Weakening Fatemiyoun by imposing sanctions on its commanders and fighters will in turn weaken the IRGC's regional agenda, and will certainly lead to the collapse of support provided to the regime, he added.
IRGC-funded militias have played a leading role in aggravating the Syrian conflict and transforming it into a sectarian struggle to keep the al-Assad regime in power, said Fathi al-Sayed, an Iranian affairs researcher at al-Sharq Centre for Regional and Strategic Studies.
Without this intervention, he said, the Syrian regime would not be in power today, describing the militias as complicit in the crimes it has committed.
New evidence of regime's crimes
The Syrian Observatory for Human Rights estimates that at least 100,000 people have died from torture or as a result of horrific conditions in regime prisons, with half a million people passing through Syrian jails since 2011.
Fresh evidence of the Syrian regime's crimes continues to emerge.
German prosecutors on Monday (December 21) announced that a Syrian doctor living in Germany who had been arrested in June on suspicion of having committed crimes against humanity in Syria will face additional charges.
"Alaa M." was first charged with two instances of torturing detainees at a prison run by Syrian intelligence services in the city of Homs in 2011, AFP reported.
But prosecutors said he now stands accused of far more violations, including for allegedly killing one person and another 18 counts of torture.
Alaa M. was a doctor at the military prison in Homs when he allegedly carried out horrific abuses, including setting fire to the genitals of a teenager.
In 2012, he sought out a detainee whose wounds became infected and who had been transferred to a military hospital.

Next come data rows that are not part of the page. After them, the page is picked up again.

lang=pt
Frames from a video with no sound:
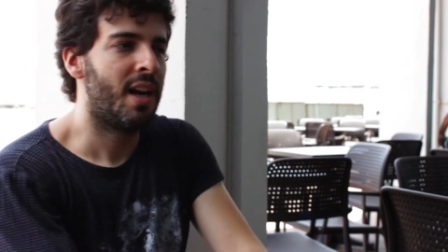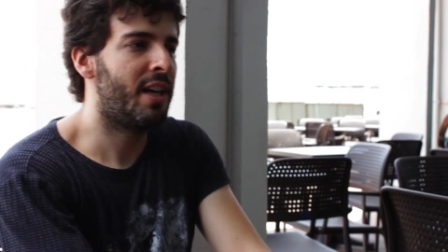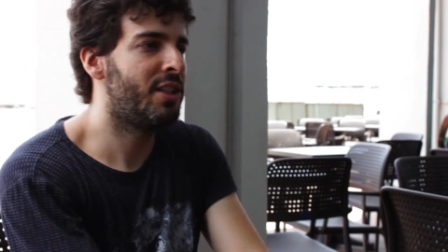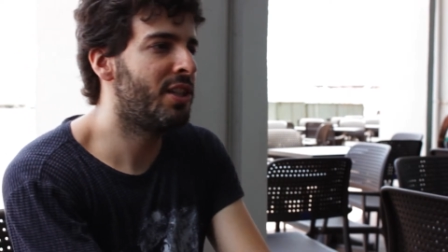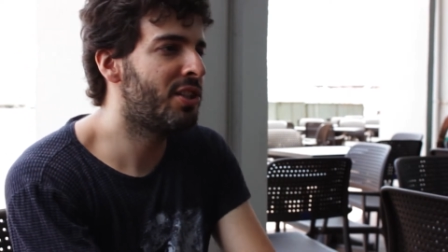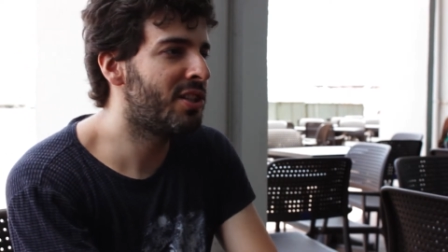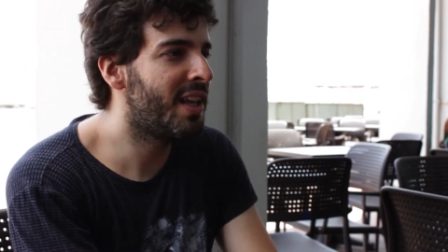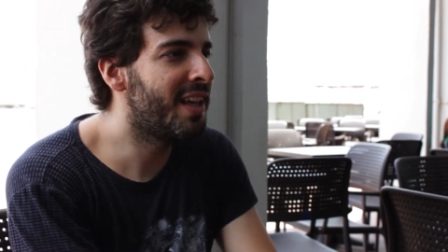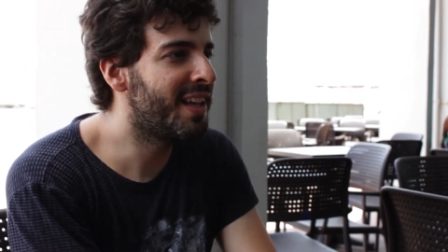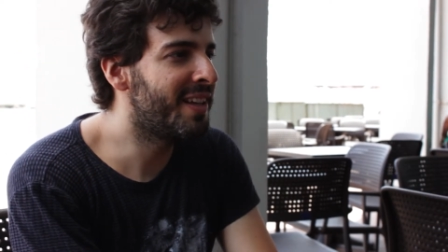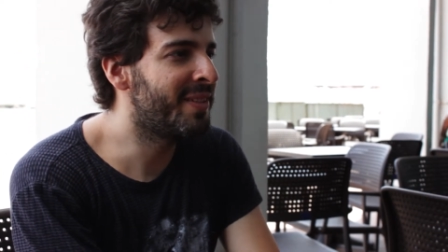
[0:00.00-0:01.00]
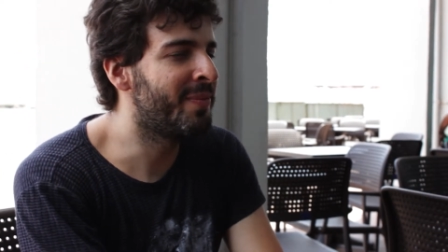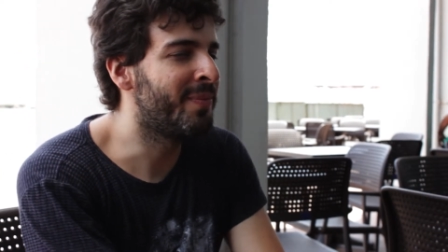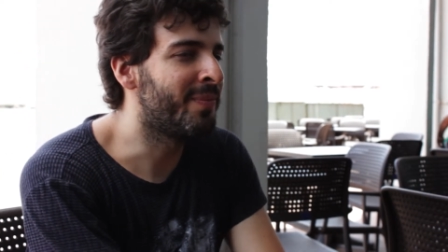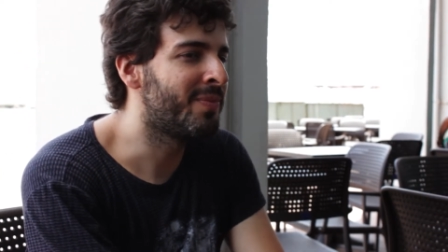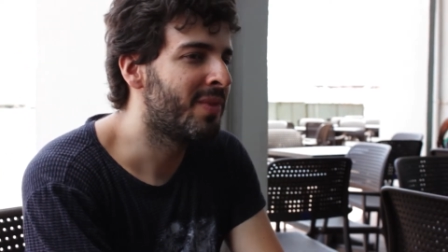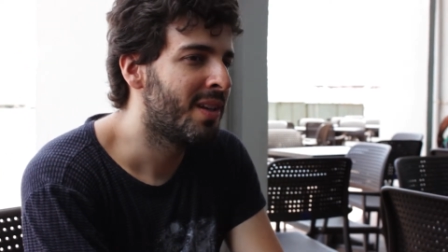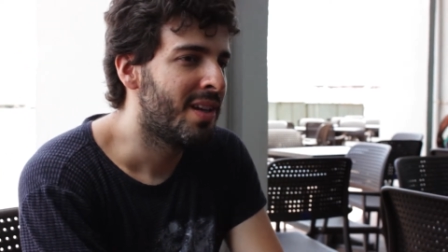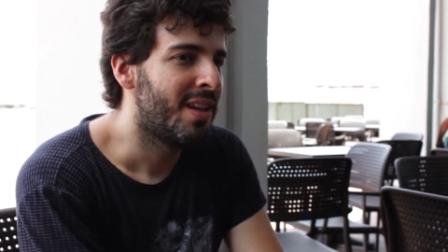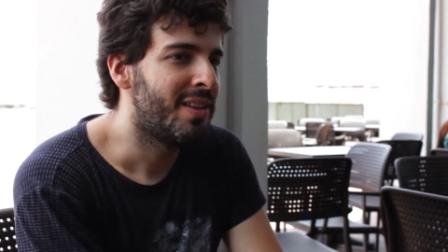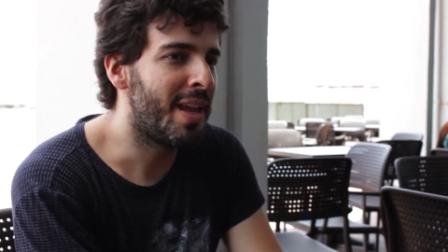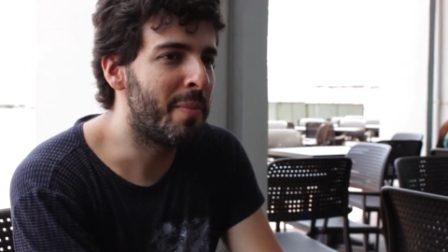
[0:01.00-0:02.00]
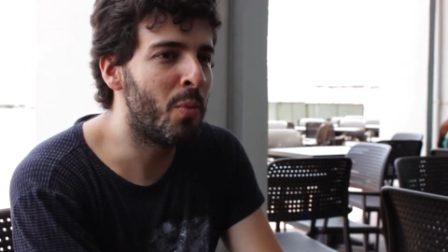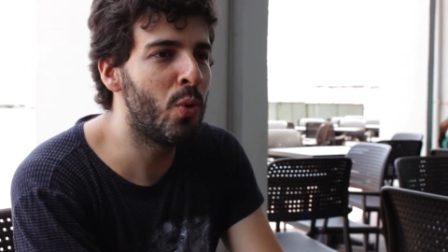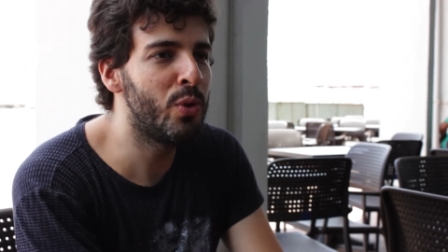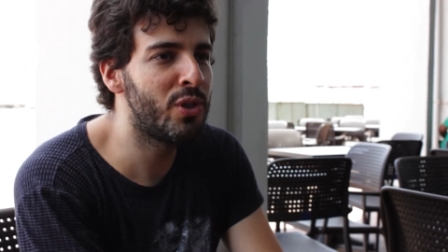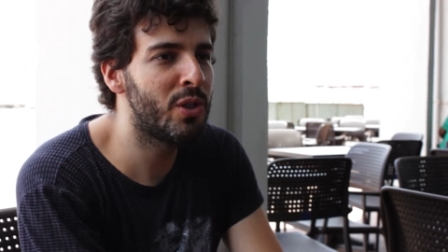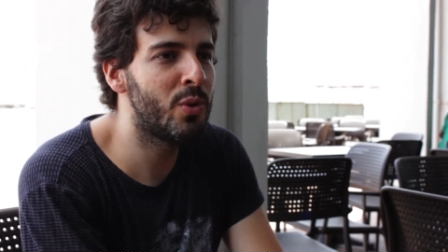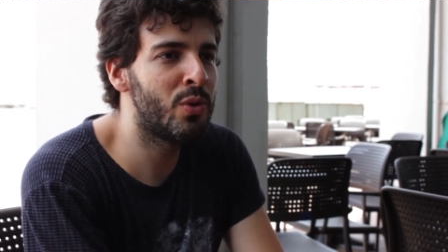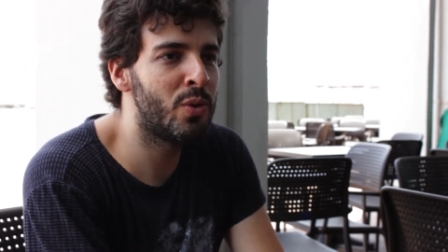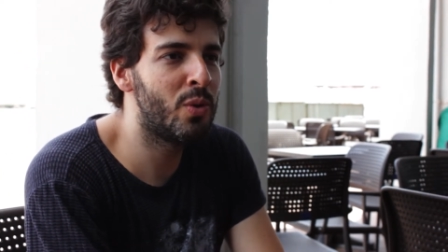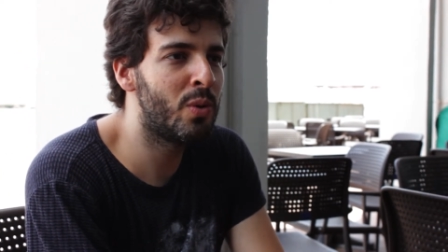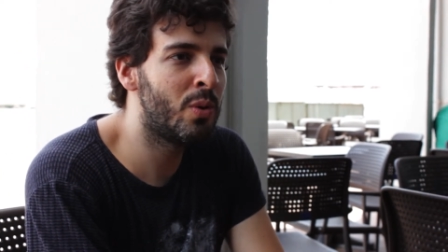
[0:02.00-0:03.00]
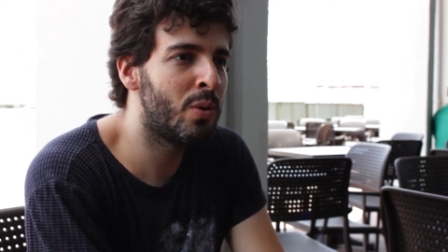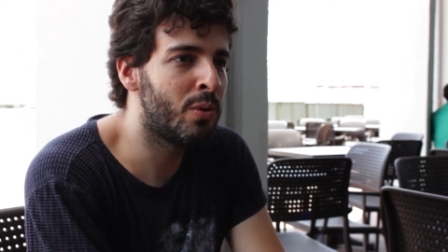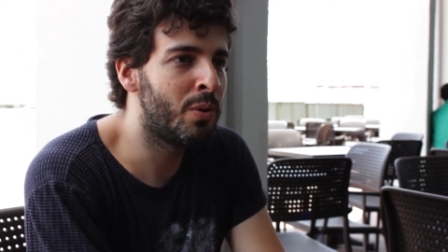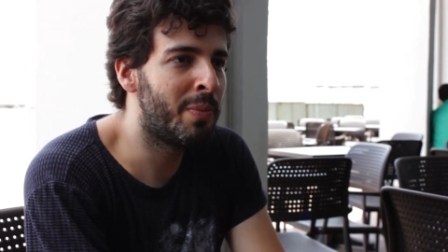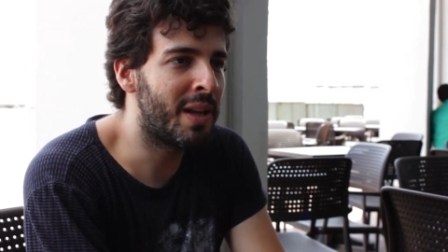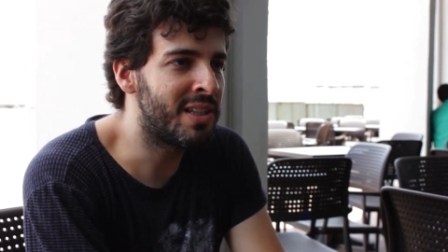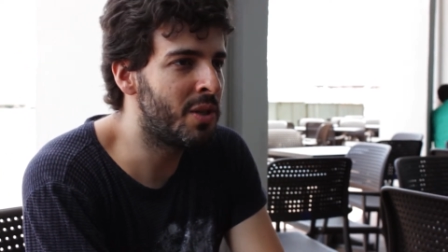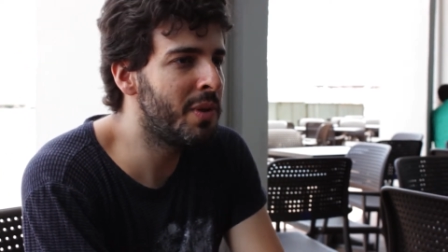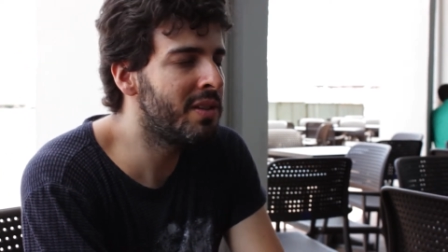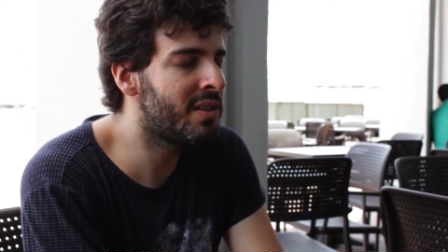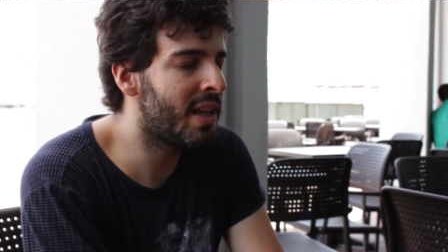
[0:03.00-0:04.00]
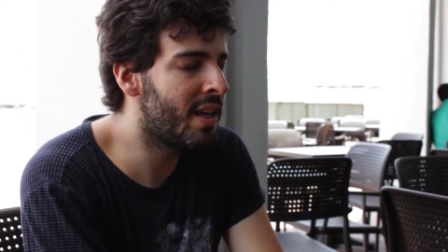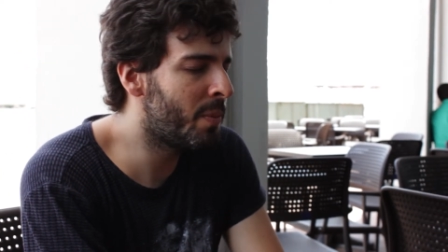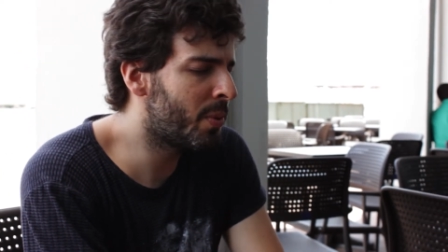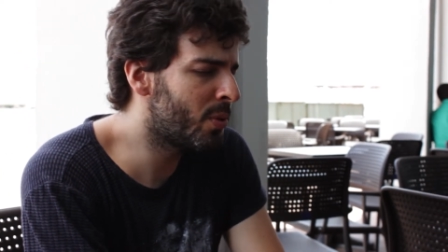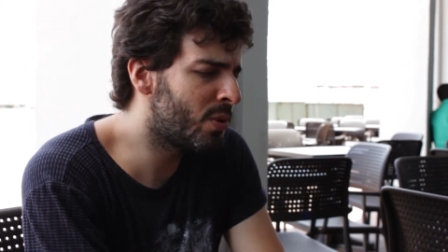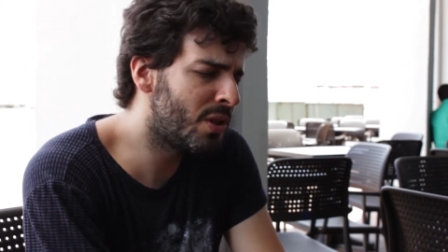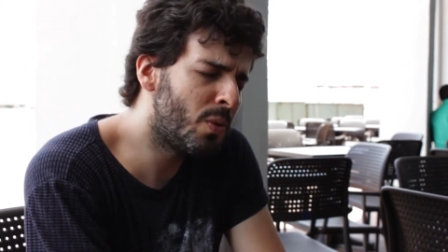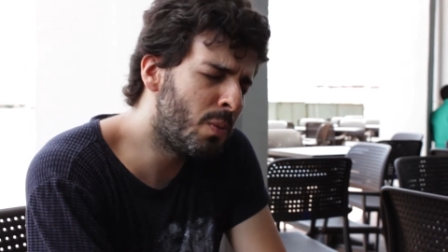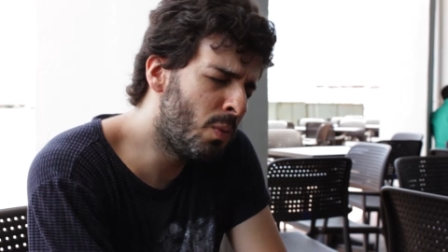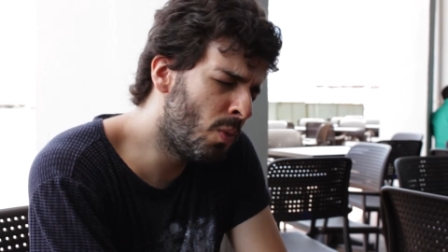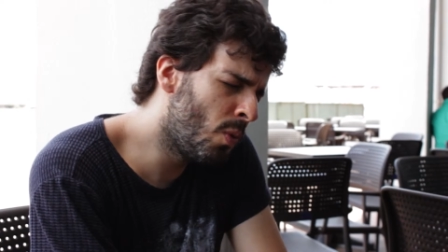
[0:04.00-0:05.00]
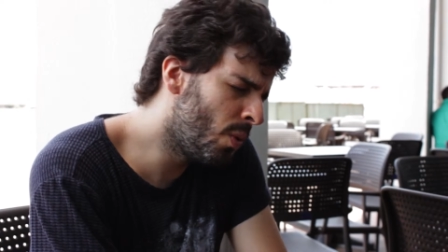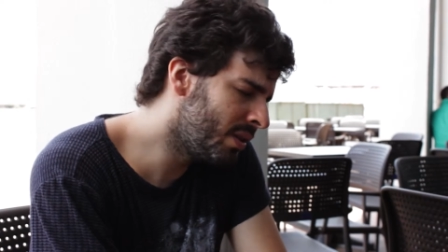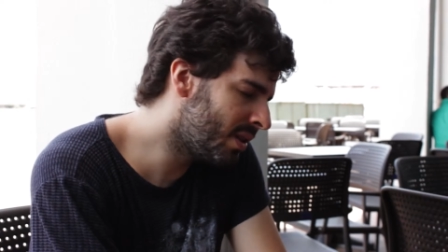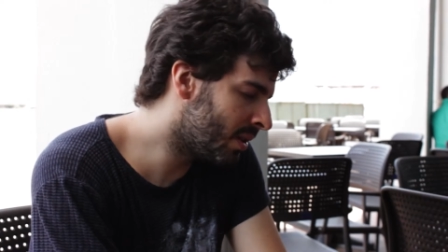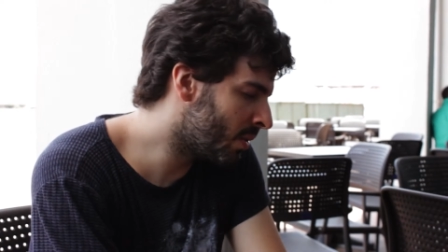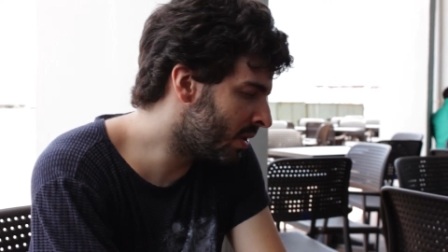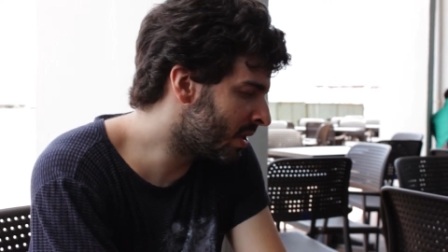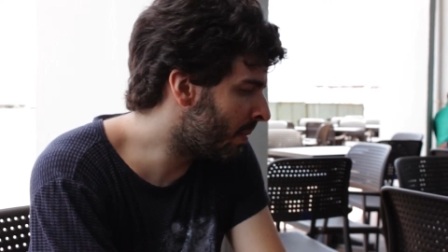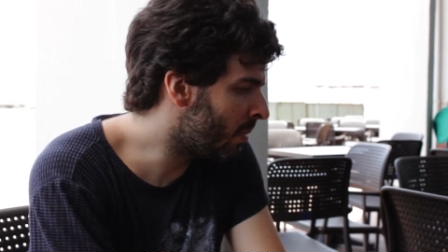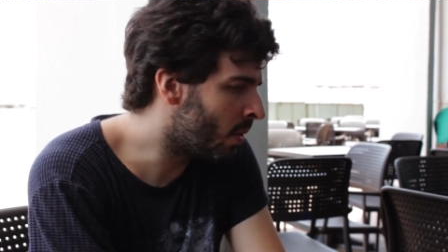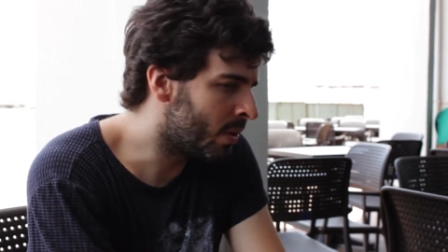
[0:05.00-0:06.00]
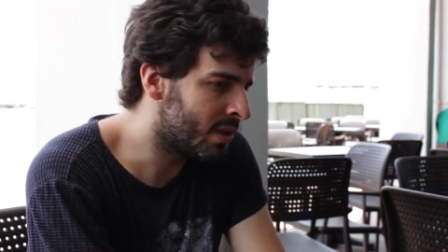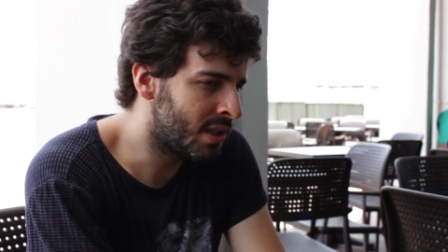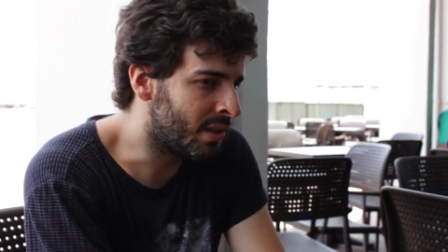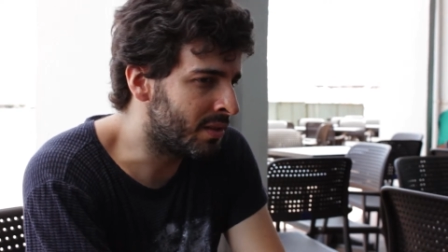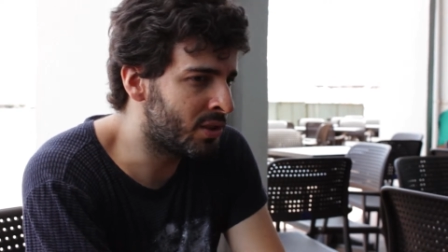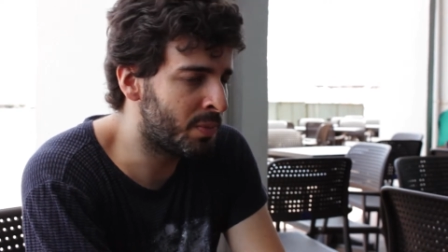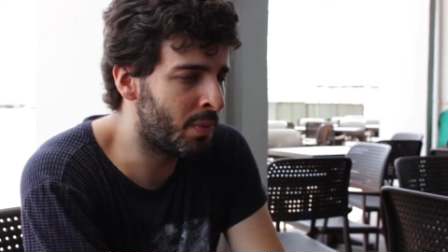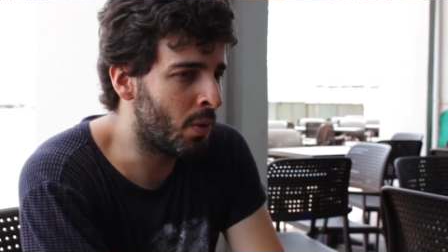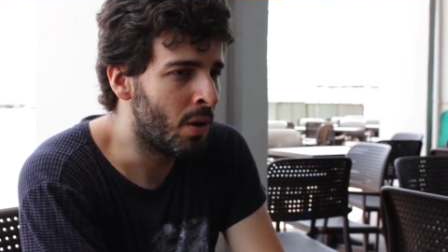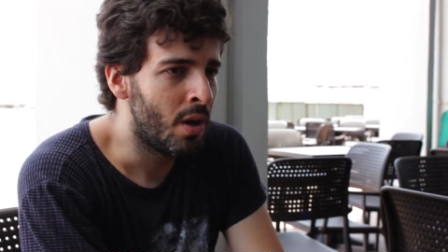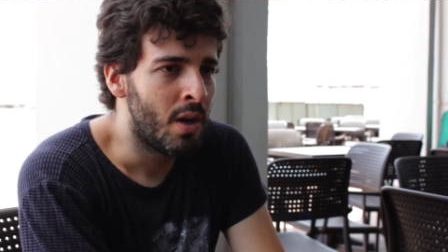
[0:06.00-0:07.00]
a gente tem, tem músicos do, do Brasil inteiro produzindo muita coisa boa, assim, tipo,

With two other officers, he allegedly kicked and beat the prisoner, and poured flammable liquids on his wounds before setting them on fire. The prisoner subsequently lost consciousness.
Several days later, Alaa M. is accused of going to the detainee's prison cell, where he went on to beat and kick the 20 other prisoners in the cell.
One of them sought to defend himself.
"Shortly after, the defendant administered an injection with a lethal substance into his upper arm, from which he died a few minutes later," prosecutors said.
In April, the first court case worldwide over state-sponsored torture by al-Assad's regime opened in Germany after the suspects were brought to the attention of the authorities by their victims.
The two defendants, former Syrian intelligence officers Anwar Raslan and Eyad al-Gharib, are being tried on the principle of universal jurisdiction, which allows a foreign country to prosecute crimes against humanity.